As we mentioned earlier, some unscrupulous publishers have outsourced the task of committing Click Fraud to fraudulently increase their profits at your expense. Many of these third party Click Fraud operations are located in countries such as India, Ghana, Morocco, Nigeria, Romania and Russia. If you get an unexpected number of clicks from any of these countries, this could mean that you are a victim of Click Fraud. Use the StatCounter Recent Visitor Map to identify the geographical breakdown of your visitors.
Click Fraud – The Conclusions
No-one is immune to Click Fraud and, although the advertising networks can and do screen out some instances of this practice, they do not catch all illegal activity. It’s up to all of us who pay for PPC advertising to make sure that we don’t fall victim to this crime.

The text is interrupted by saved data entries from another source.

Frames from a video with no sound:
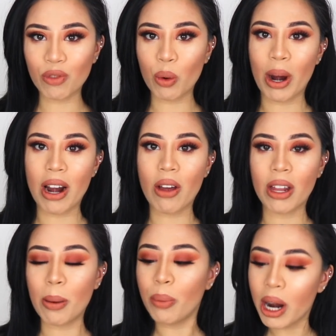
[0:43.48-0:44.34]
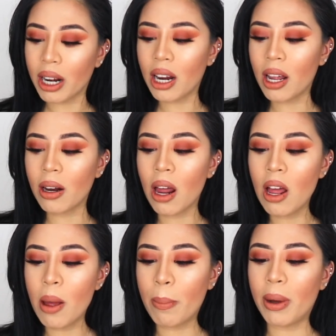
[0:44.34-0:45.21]
right now that I'm pregnant,
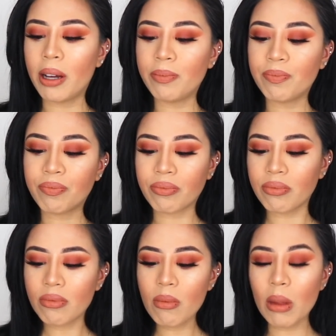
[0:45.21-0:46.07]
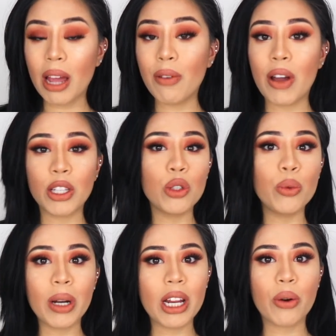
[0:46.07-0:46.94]
but if I
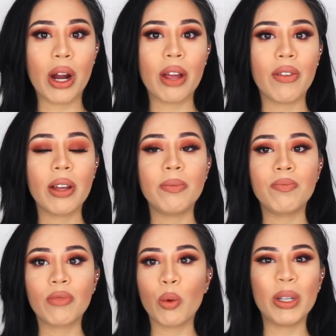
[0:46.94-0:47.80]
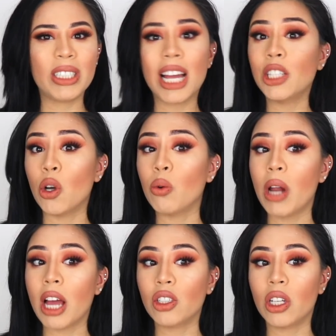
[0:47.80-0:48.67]
do really crave it, which I
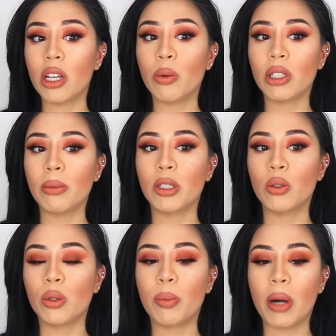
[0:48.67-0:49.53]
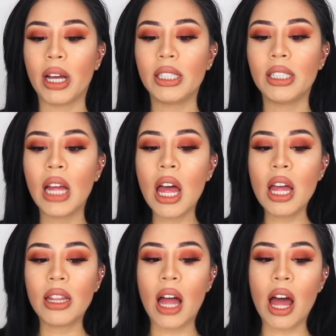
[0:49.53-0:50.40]
don't actually, which I'm so surprised
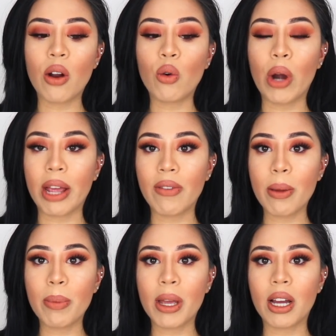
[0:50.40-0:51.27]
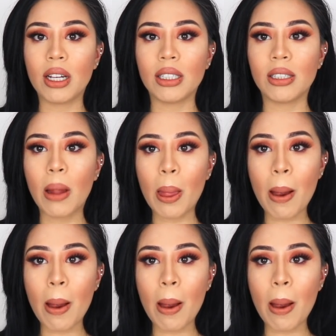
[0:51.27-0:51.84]
that I don't crave it, becauseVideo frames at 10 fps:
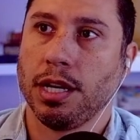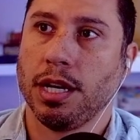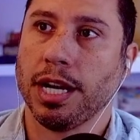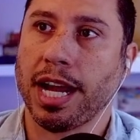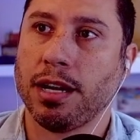
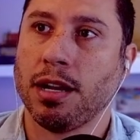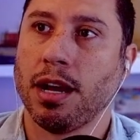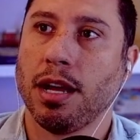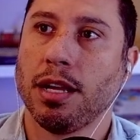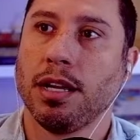Again,
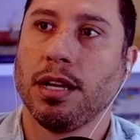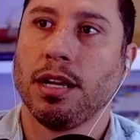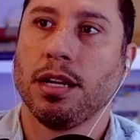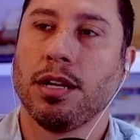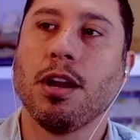
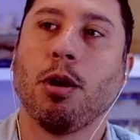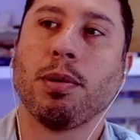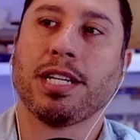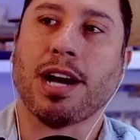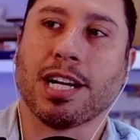
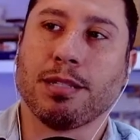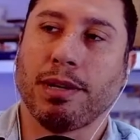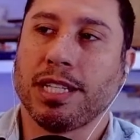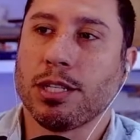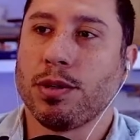nobody talks
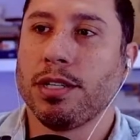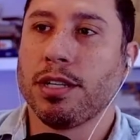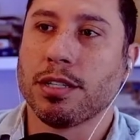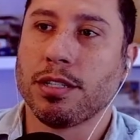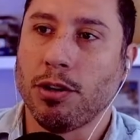about this one
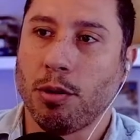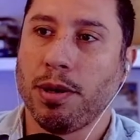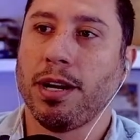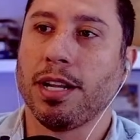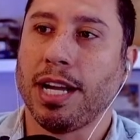because
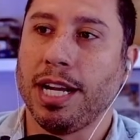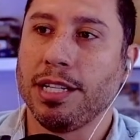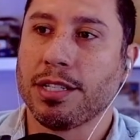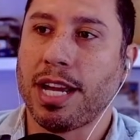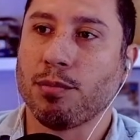nobody online
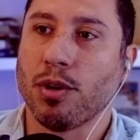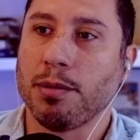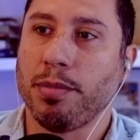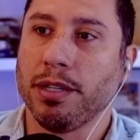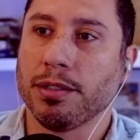is damn
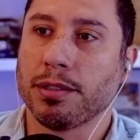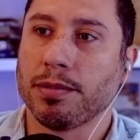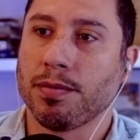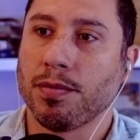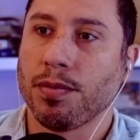red-pilled.
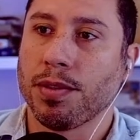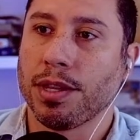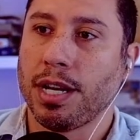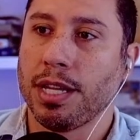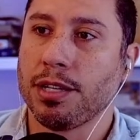
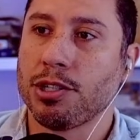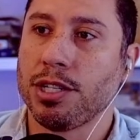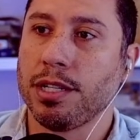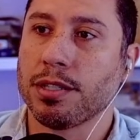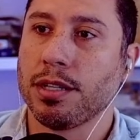Ah, there
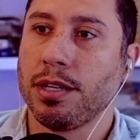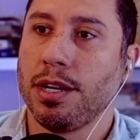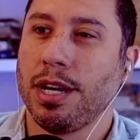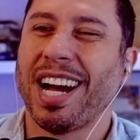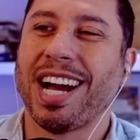she is.
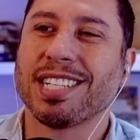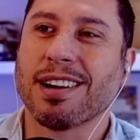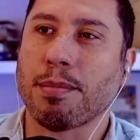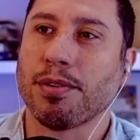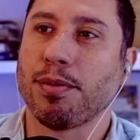I had to
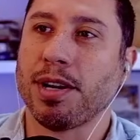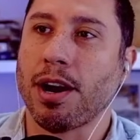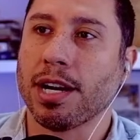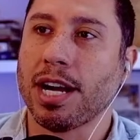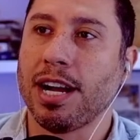grab it from an
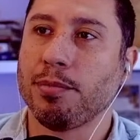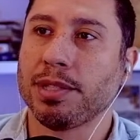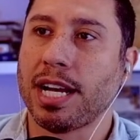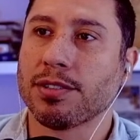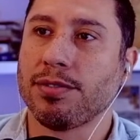archive,
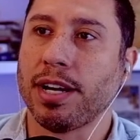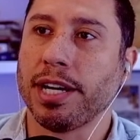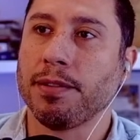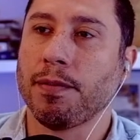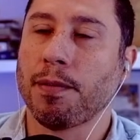but that's
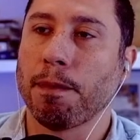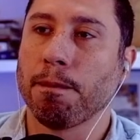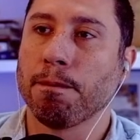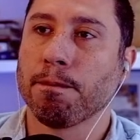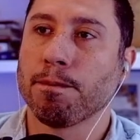fine.
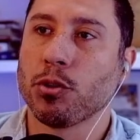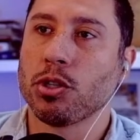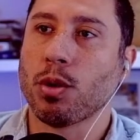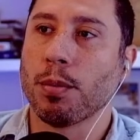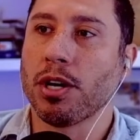So
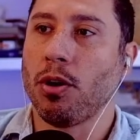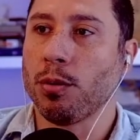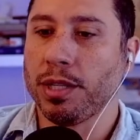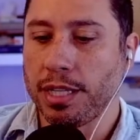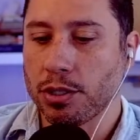this is where we're
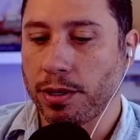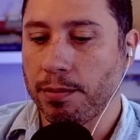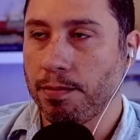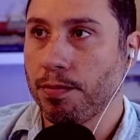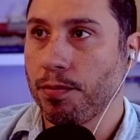going with this one.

The methods employed to commit Click Fraud are becoming ever more sophisticated and it probably isn’t even possible to identify all instances of this activity, but using the suggestions in this article you should be able to better protect yourself from this fraudulent practice.
Please feel free to share any other ideas about how to detect and prevent Click Fraud in the comments section below!
UPDATE: How NOT to be a Victim of Click Fraud
Further to some questions posted in the comments below, we want to emphasize that it’s almost impossible to stop people fraudulently clicking your adverts… but it IS possible to minimize your financial loss because of this activity. See the case study we mention in the first paragraph of the article.
You only become a VICTIM of Click Fraud IF it ends up costing you money. If you can identify it and report it to your ad network you can claim a refund. This means that you don’t lose any cash because of this deceitful practice.
Also, if you can identify that a competitor is committing Click Fraud, then make direct contact with them. The possibility of legal action is usually enough to prevent them from engaging in Click Fraud at your expense in the future.